Before analyzing any data, understand its structure:

**Table-level questions:**

- How many rows and columns?

- What is the grain (one row per what)?

- What is the primary key? Is it unique?

- When was the data last updated?

- How far back does the data go?

**Column classification** — categorize each column as one of:

- **Identifier**: Unique keys, foreign keys, entity IDs

- **Dimension**: Categorical attributes for grouping/filtering (status, type, region, category)

- **Metric**: Quantitative values for measurement (revenue, count, duration, score)

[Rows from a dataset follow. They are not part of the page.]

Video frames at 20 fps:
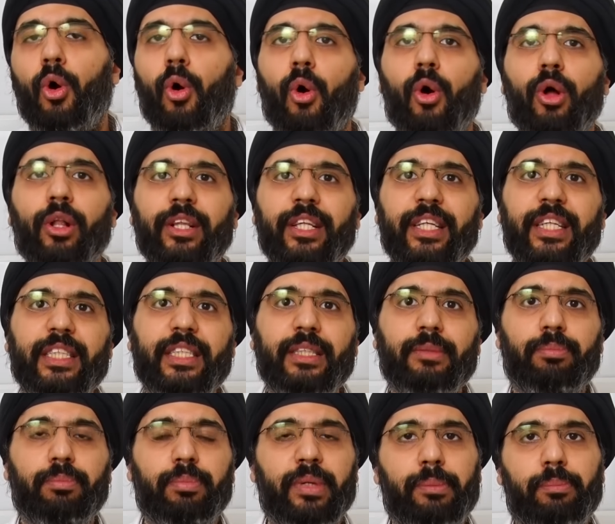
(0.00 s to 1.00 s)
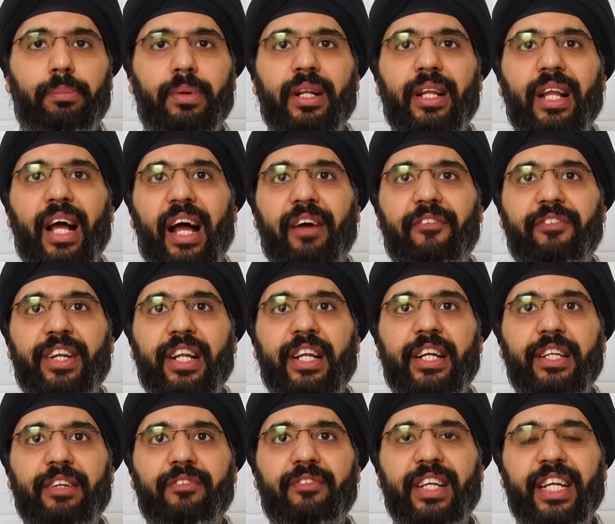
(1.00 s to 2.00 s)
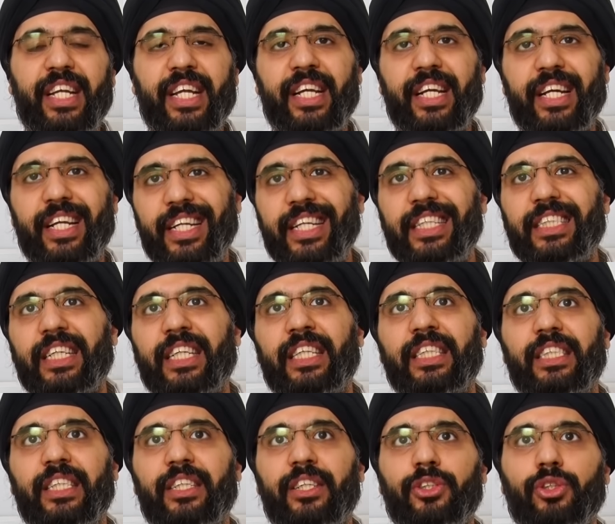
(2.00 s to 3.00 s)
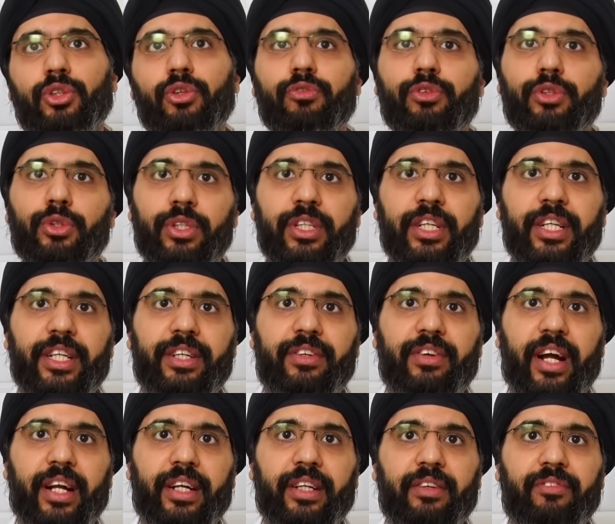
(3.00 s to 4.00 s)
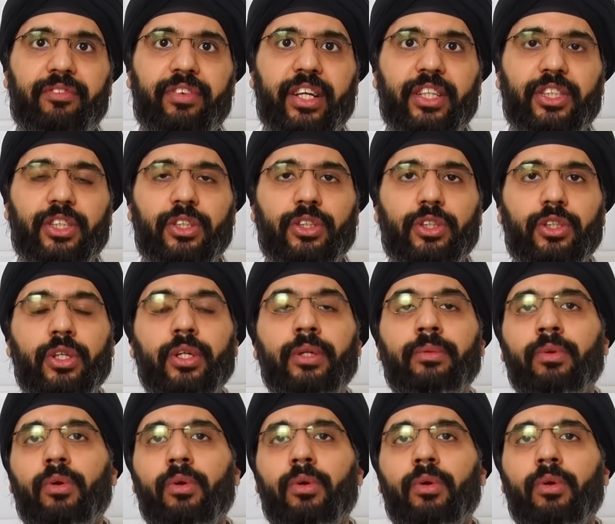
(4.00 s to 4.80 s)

All these people have relatively increased incidence of urinary tract infections.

- **Temporal**: Dates and timestamps (created_at, updated_at, event_date)

- **Text**: Free-form text fields (description, notes, name)

- **Boolean**: True/false flags

- **Structural**: JSON, arrays, nested structures

### 3. Generate Data Profile

Run the following profiling checks:

**Table-level metrics:**

- Total row count

- Column count and types breakdown

- Approximate table size (if available from metadata)

- Date range coverage (min/max of date columns)

**All columns:**

- Null count and null rate

- Distinct count and cardinality ratio (distinct / total)

- Most common values (top 5-10 with frequencies)

- Least common values (bottom 5 to spot anomalies)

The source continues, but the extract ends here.